**TASK DESCRIPTION**
Would you retype exactly the lines below, starting with the one that has "[0.00-1.00s]" and going on through the one that has "[8.00-8.10s]", with no pictures and nothing else?

**RECORD SET**
↓↓↓

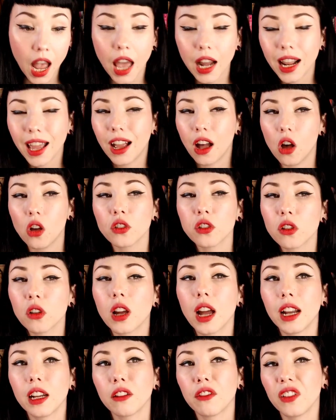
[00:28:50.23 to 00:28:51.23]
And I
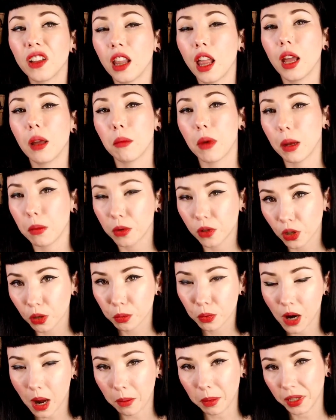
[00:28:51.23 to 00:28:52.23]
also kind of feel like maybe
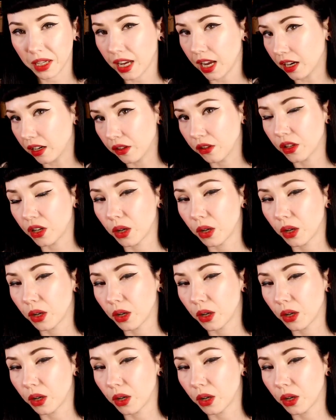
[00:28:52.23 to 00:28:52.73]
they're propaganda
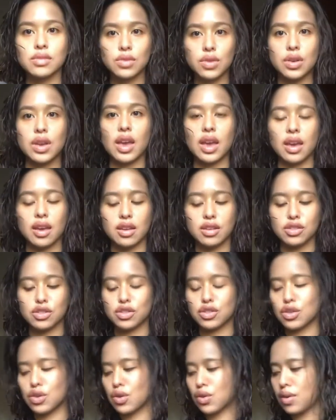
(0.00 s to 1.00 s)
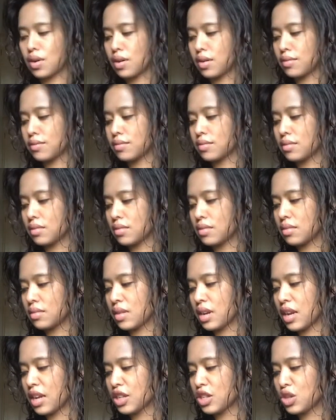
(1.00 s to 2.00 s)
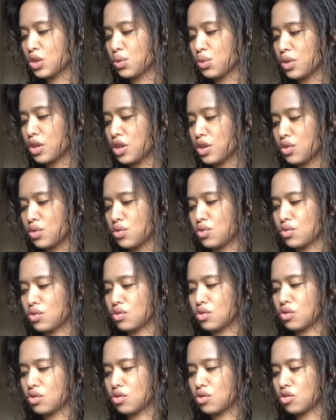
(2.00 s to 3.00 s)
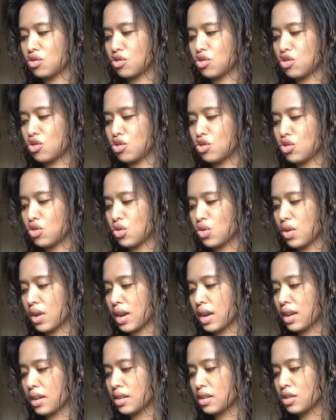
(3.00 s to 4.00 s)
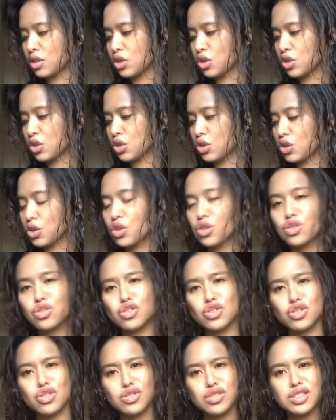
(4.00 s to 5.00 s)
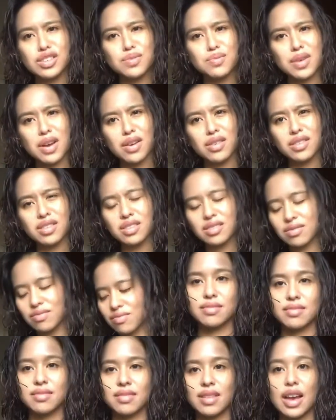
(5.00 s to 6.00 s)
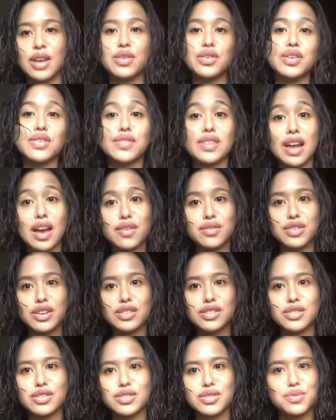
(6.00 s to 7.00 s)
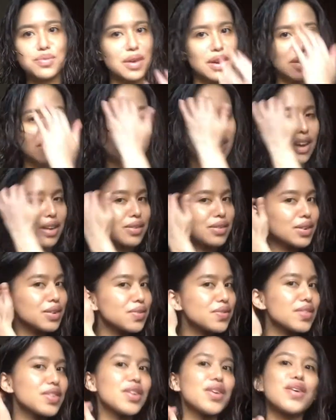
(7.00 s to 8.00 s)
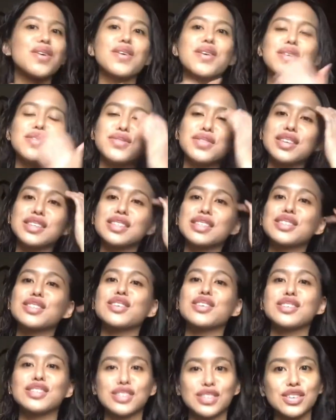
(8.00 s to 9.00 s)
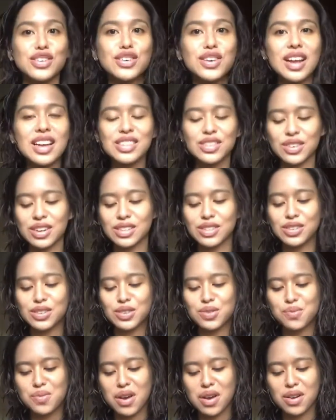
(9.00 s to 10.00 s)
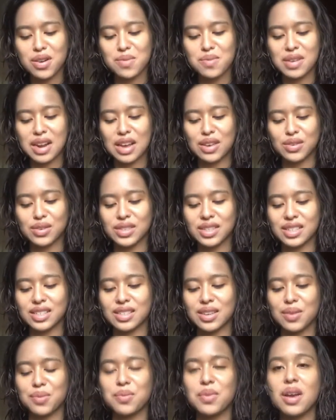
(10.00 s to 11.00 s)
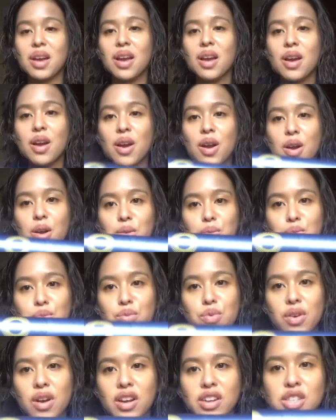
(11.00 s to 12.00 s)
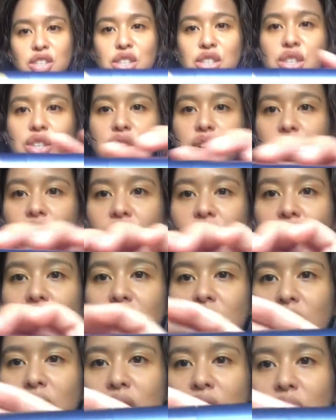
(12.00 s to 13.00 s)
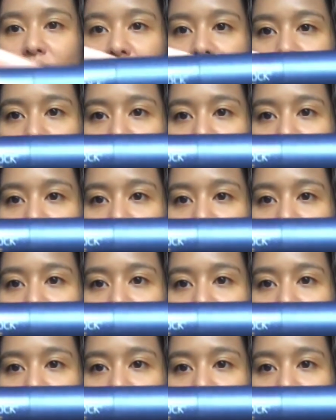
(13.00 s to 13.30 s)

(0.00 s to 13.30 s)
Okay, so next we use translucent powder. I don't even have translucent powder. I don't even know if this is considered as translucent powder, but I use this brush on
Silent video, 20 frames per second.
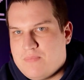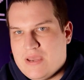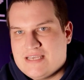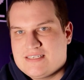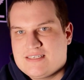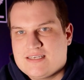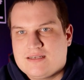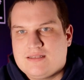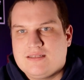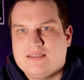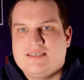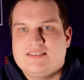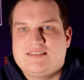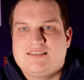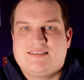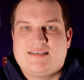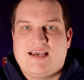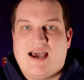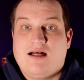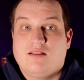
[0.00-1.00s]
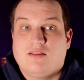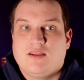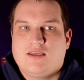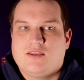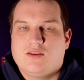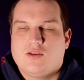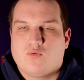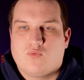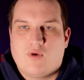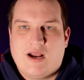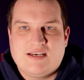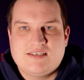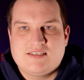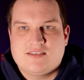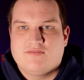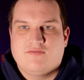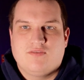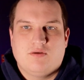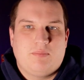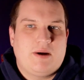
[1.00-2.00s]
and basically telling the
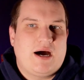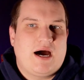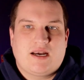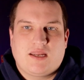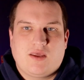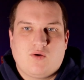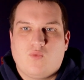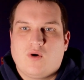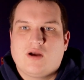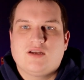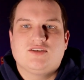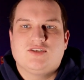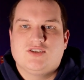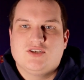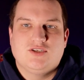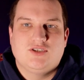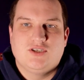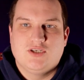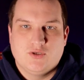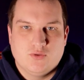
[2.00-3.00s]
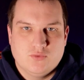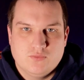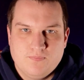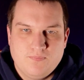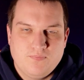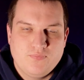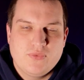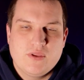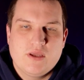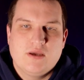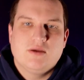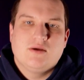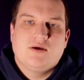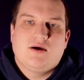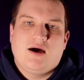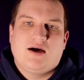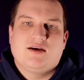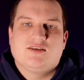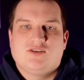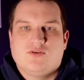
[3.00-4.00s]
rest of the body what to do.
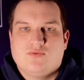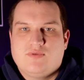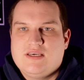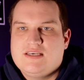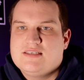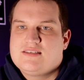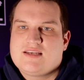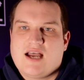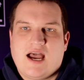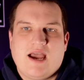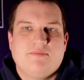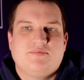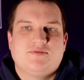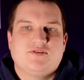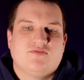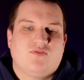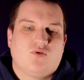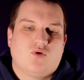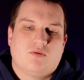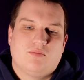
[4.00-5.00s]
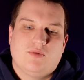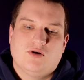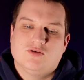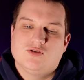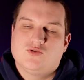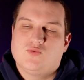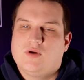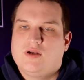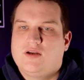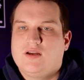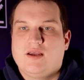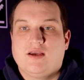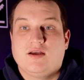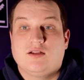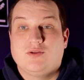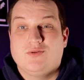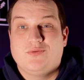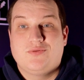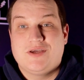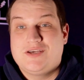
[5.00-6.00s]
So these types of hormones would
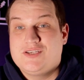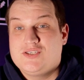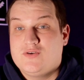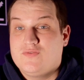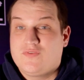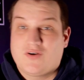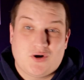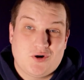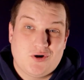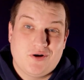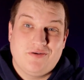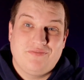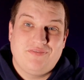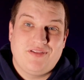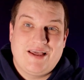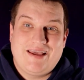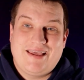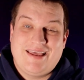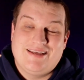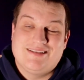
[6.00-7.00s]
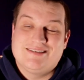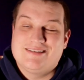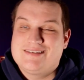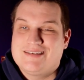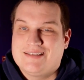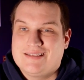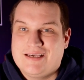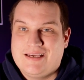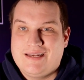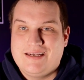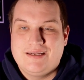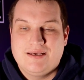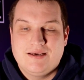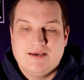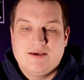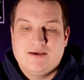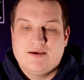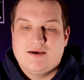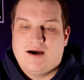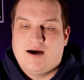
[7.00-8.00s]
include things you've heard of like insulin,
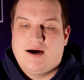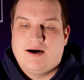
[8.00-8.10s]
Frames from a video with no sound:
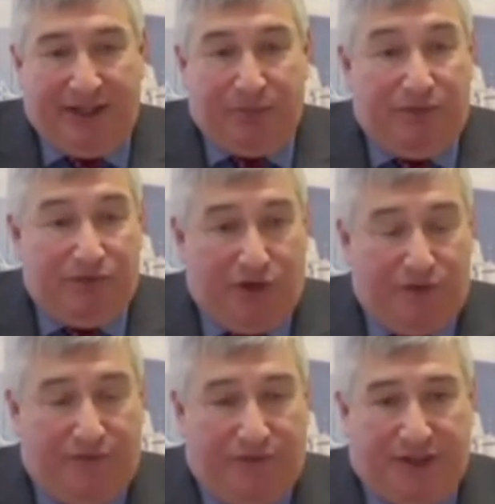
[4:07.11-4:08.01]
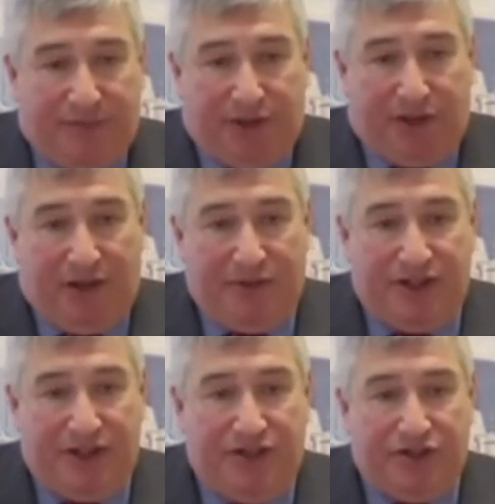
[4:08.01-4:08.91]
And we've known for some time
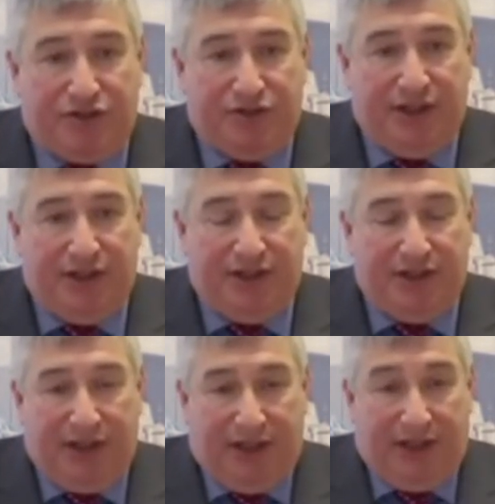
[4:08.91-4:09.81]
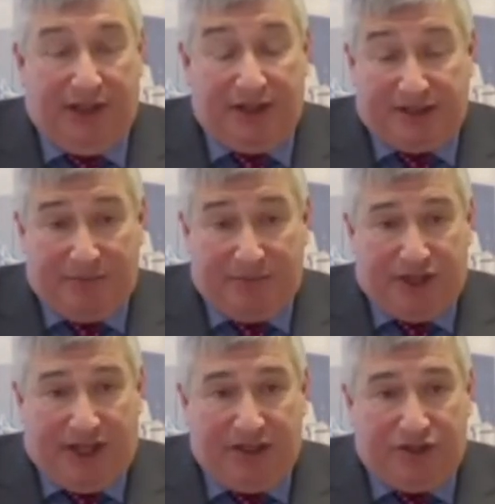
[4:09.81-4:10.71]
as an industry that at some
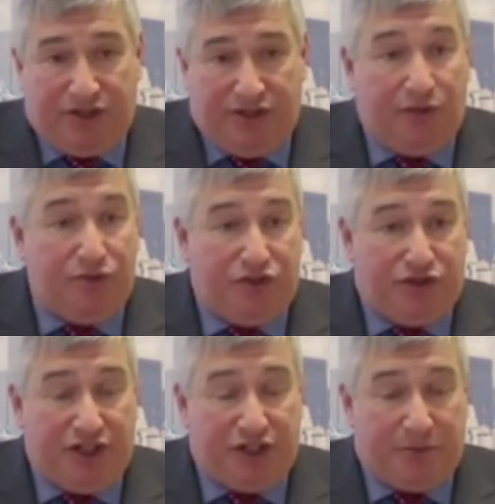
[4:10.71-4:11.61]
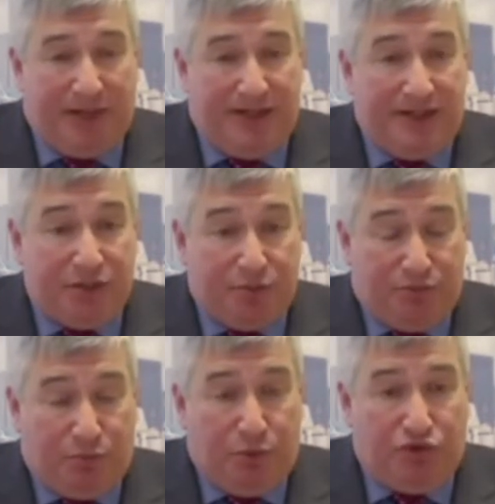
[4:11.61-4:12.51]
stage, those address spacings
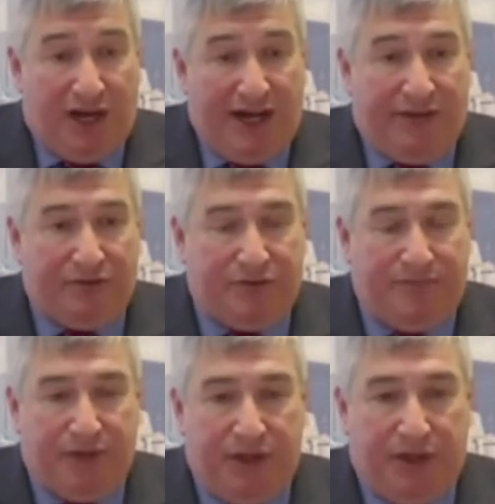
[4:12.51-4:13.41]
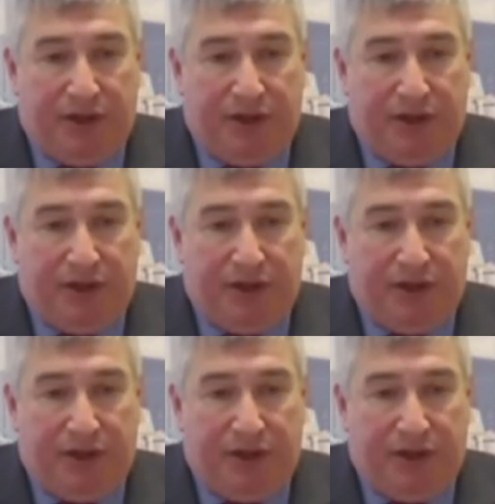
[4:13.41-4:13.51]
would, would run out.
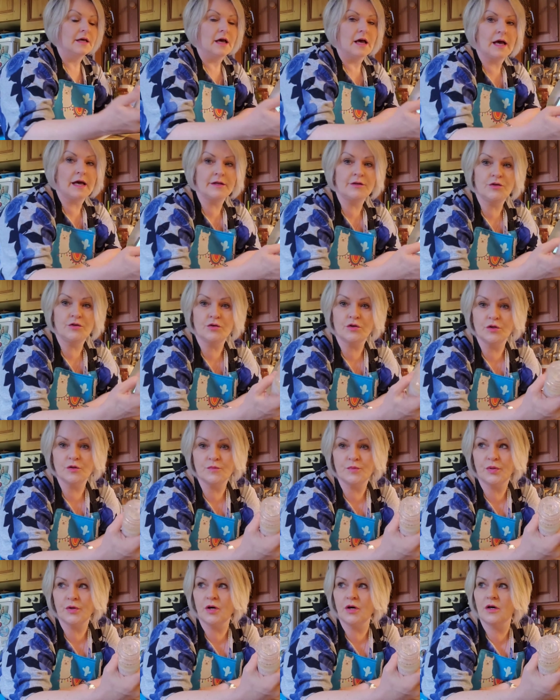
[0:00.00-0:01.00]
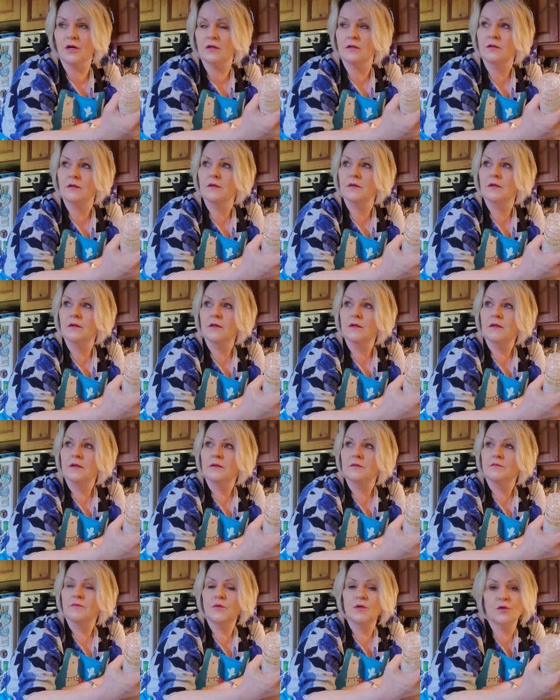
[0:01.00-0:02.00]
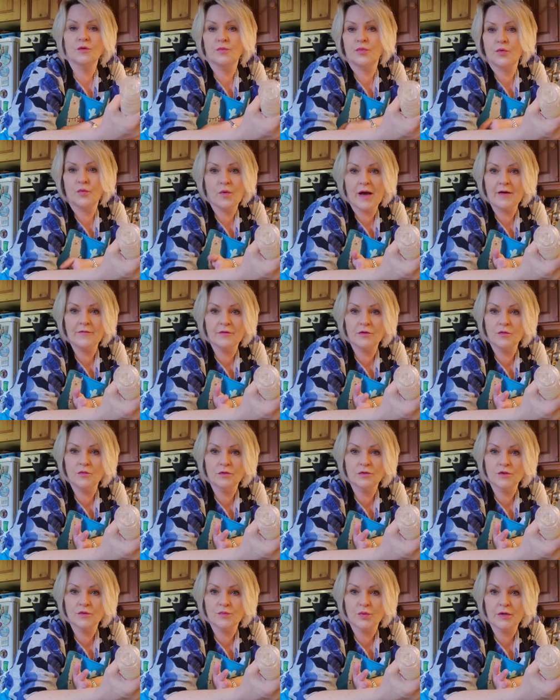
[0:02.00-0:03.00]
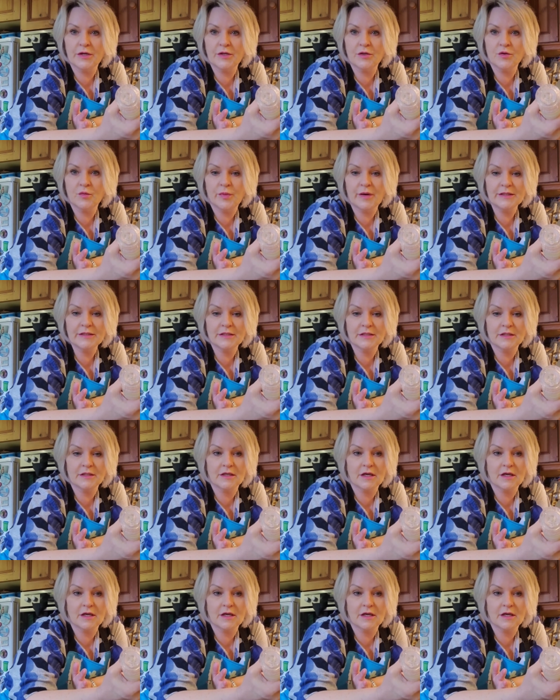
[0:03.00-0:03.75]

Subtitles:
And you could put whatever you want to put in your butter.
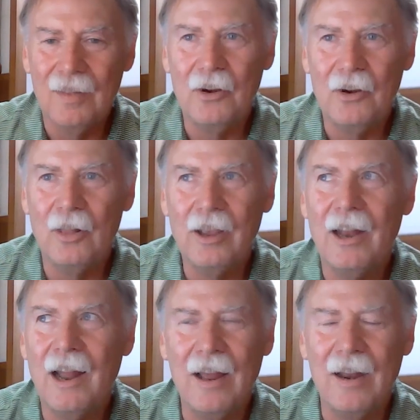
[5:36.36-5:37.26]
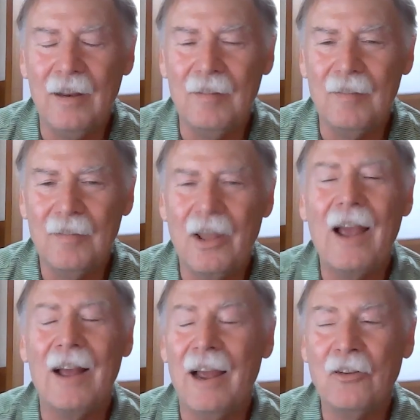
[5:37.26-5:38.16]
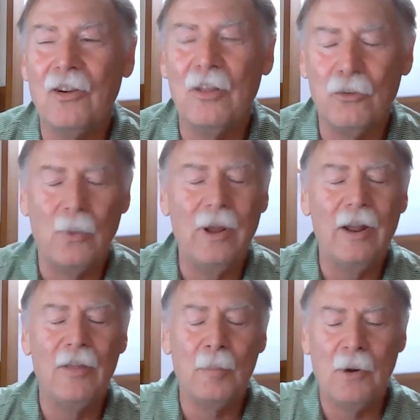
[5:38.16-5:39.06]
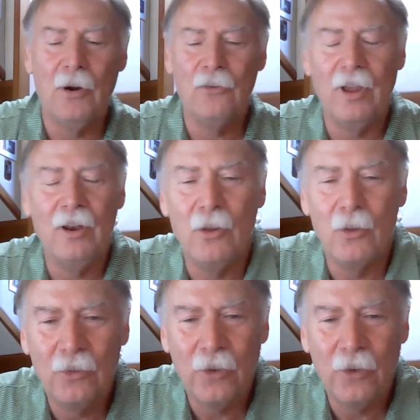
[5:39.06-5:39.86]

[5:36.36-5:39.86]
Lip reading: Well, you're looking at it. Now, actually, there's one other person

↑↑↑

**SOLUTION BELOW**
[0.00-1.00s]
[1.00-2.00s]
and basically telling the
[2.00-3.00s]
[3.00-4.00s]
rest of the body what to do.
[4.00-5.00s]
[5.00-6.00s]
So these types of hormones would
[6.00-7.00s]
[7.00-8.00s]
include things you've heard of like insulin,
[8.00-8.10s]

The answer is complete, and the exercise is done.